- Your assignment: The lines below that include the word "Transcript" are to be reported.

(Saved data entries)
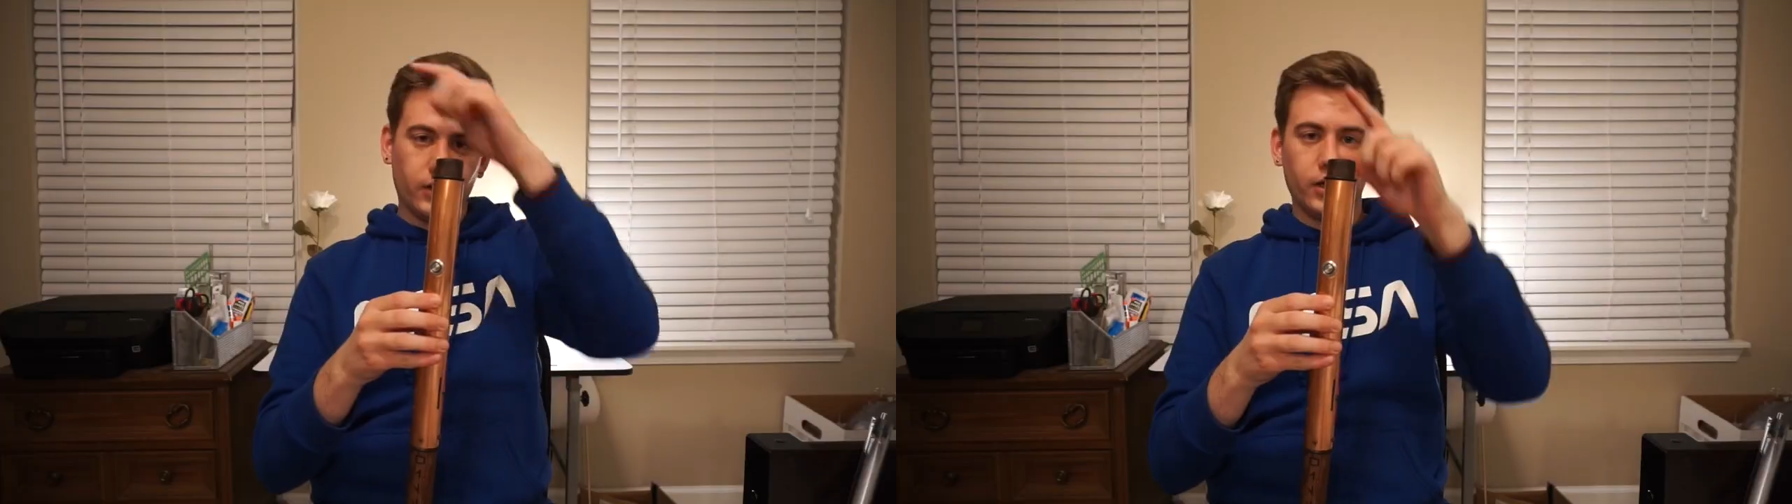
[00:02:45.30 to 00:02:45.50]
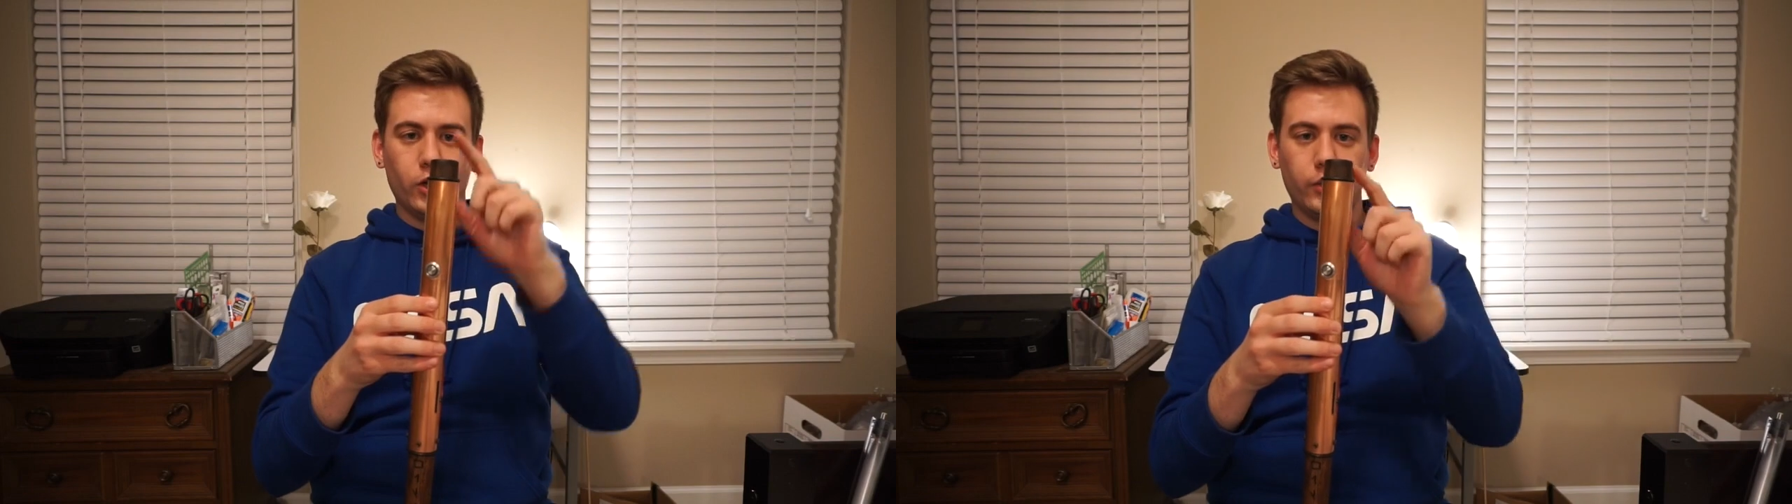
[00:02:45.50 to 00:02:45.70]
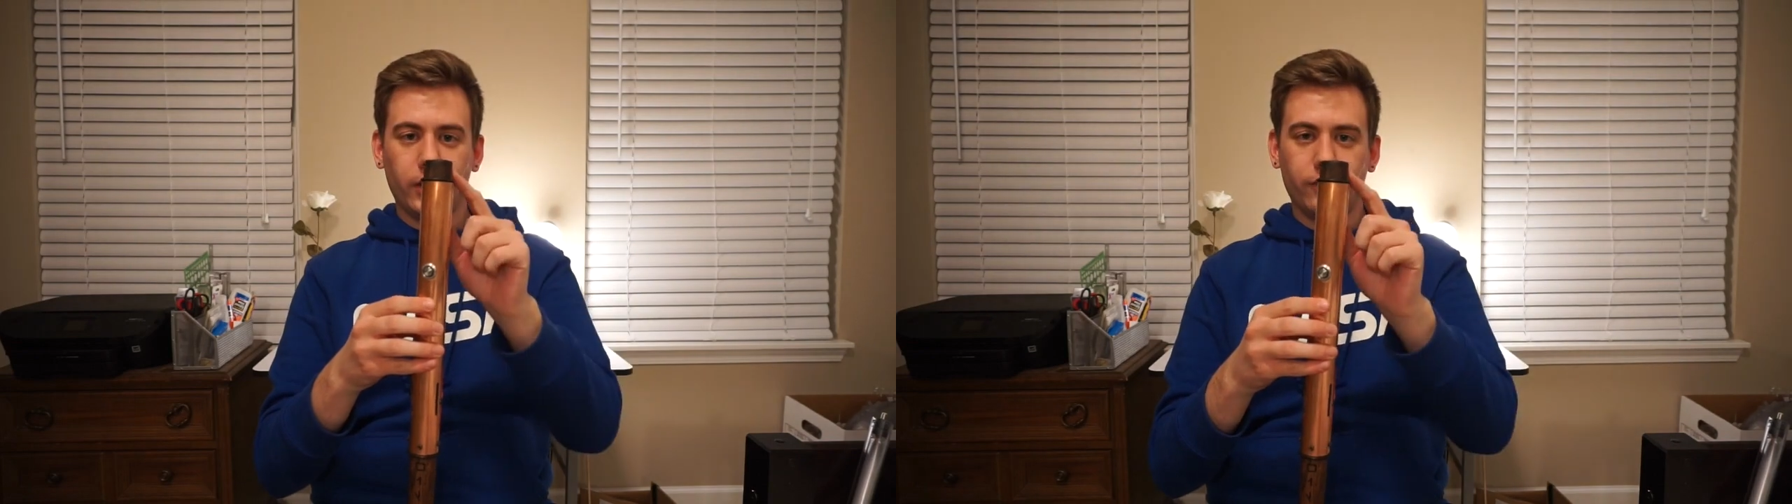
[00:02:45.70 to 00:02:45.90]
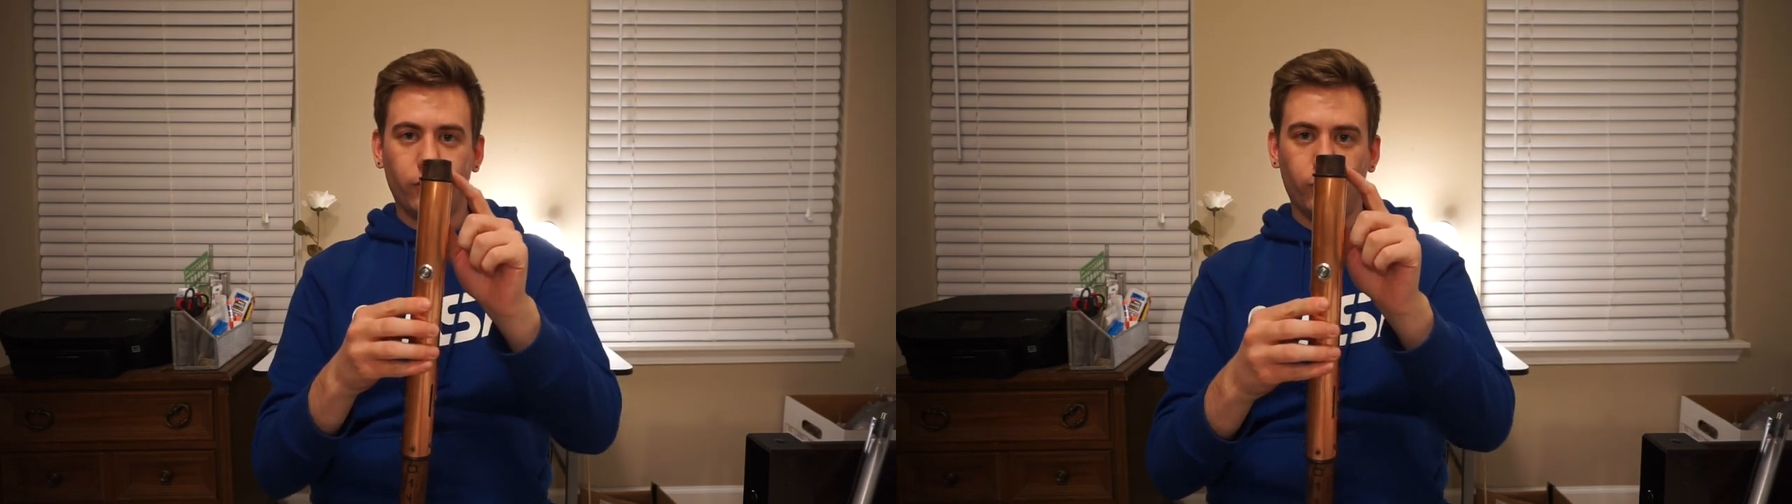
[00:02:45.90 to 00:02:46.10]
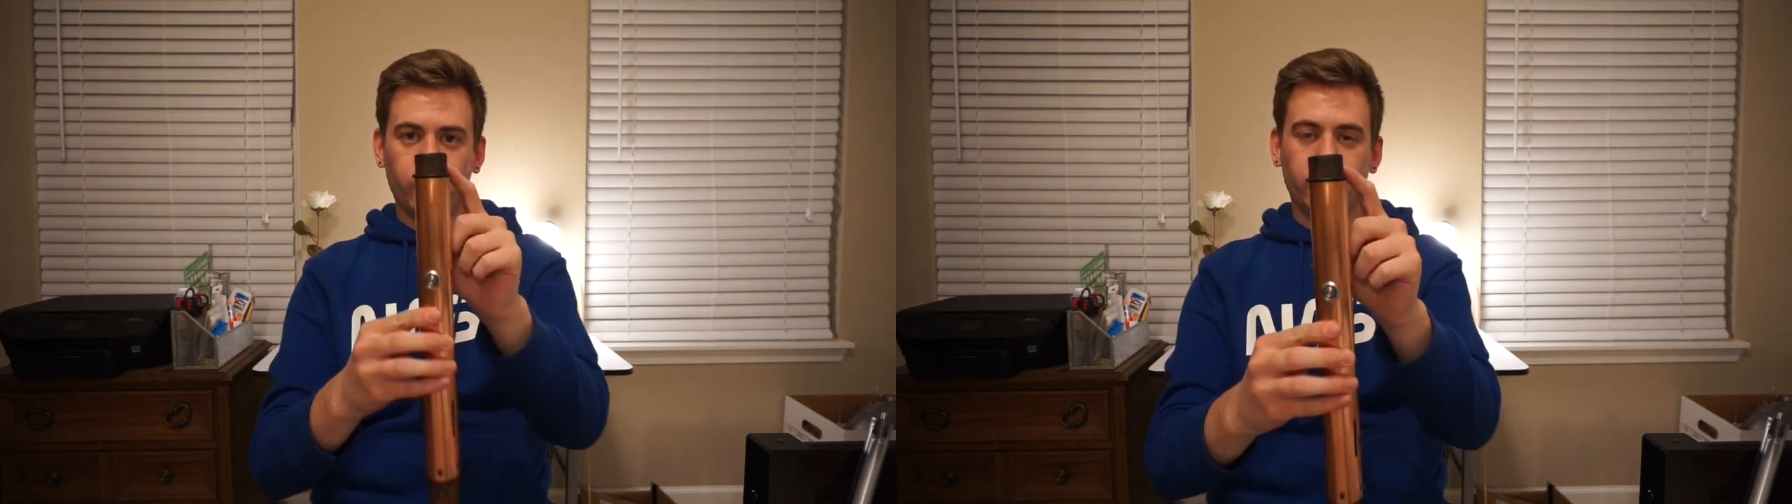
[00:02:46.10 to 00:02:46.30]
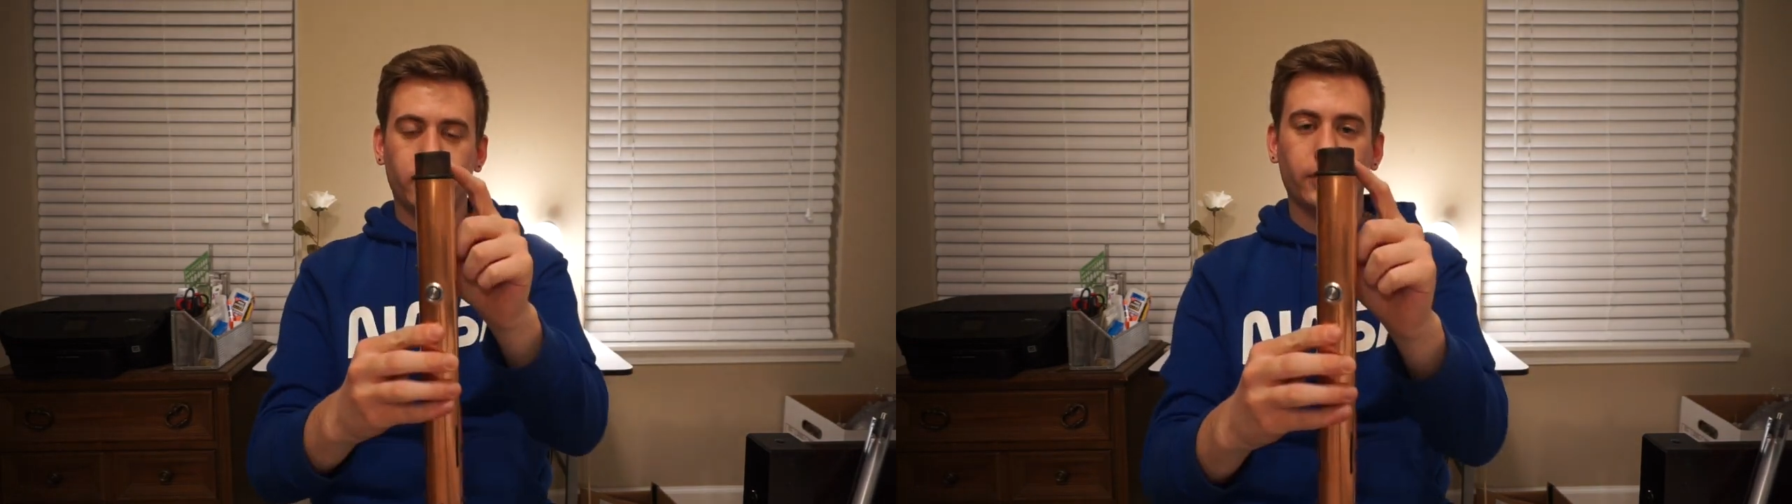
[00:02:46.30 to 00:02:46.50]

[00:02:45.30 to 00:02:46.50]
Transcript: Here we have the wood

--

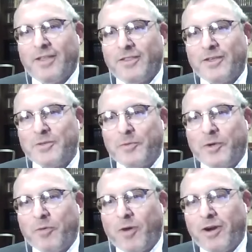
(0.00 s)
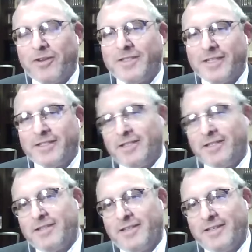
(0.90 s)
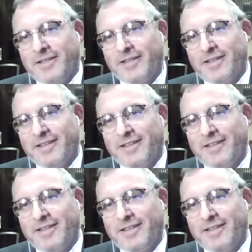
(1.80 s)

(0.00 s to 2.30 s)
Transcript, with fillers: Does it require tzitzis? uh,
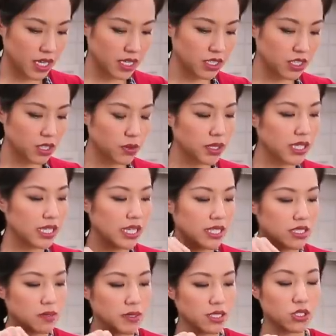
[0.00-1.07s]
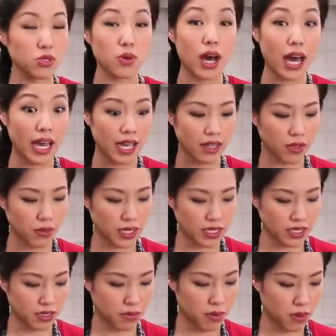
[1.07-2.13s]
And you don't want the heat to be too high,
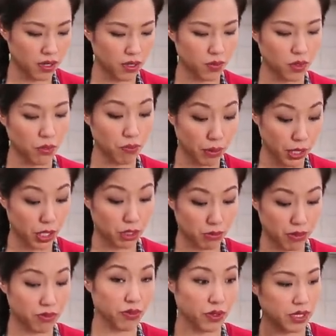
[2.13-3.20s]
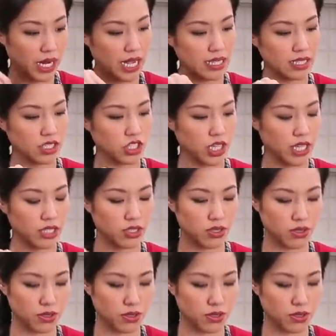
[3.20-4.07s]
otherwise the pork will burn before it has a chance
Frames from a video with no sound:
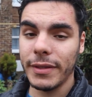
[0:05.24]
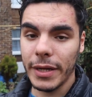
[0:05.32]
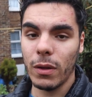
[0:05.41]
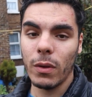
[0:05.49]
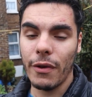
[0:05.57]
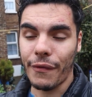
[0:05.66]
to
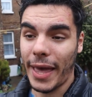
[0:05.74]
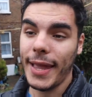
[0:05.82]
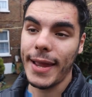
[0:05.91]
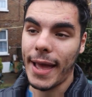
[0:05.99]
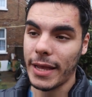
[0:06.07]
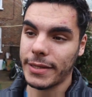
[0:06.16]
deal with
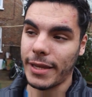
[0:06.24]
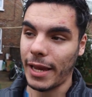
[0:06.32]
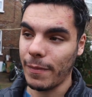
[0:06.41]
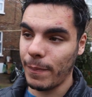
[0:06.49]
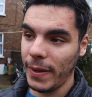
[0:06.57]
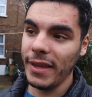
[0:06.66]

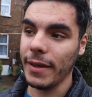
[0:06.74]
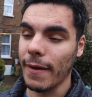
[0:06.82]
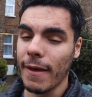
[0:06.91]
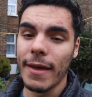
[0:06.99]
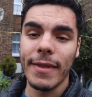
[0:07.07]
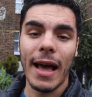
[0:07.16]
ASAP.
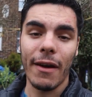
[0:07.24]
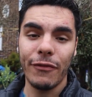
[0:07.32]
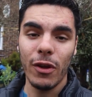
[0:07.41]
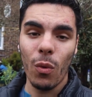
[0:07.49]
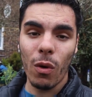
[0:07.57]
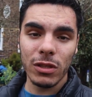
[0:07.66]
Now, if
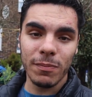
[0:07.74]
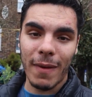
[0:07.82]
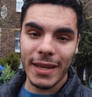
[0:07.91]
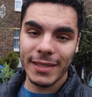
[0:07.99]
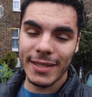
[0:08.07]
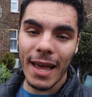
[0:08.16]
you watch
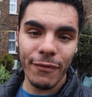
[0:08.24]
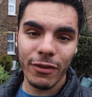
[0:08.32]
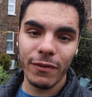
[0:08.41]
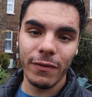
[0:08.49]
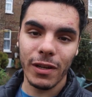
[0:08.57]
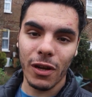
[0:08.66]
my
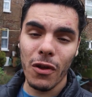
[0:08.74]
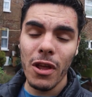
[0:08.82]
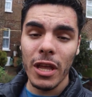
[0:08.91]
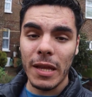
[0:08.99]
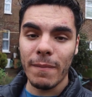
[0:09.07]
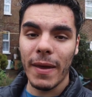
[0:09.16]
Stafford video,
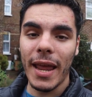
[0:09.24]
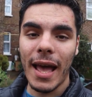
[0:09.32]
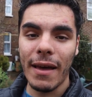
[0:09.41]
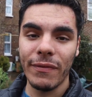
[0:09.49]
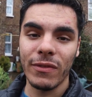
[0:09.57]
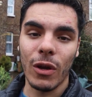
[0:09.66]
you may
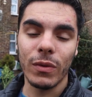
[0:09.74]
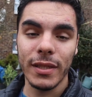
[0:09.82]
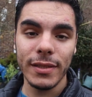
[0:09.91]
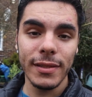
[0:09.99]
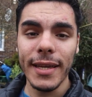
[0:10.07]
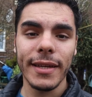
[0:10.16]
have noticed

- Answer to the problem:
Transcript: Here we have the wood
Transcript, with fillers: Does it require tzitzis? uh,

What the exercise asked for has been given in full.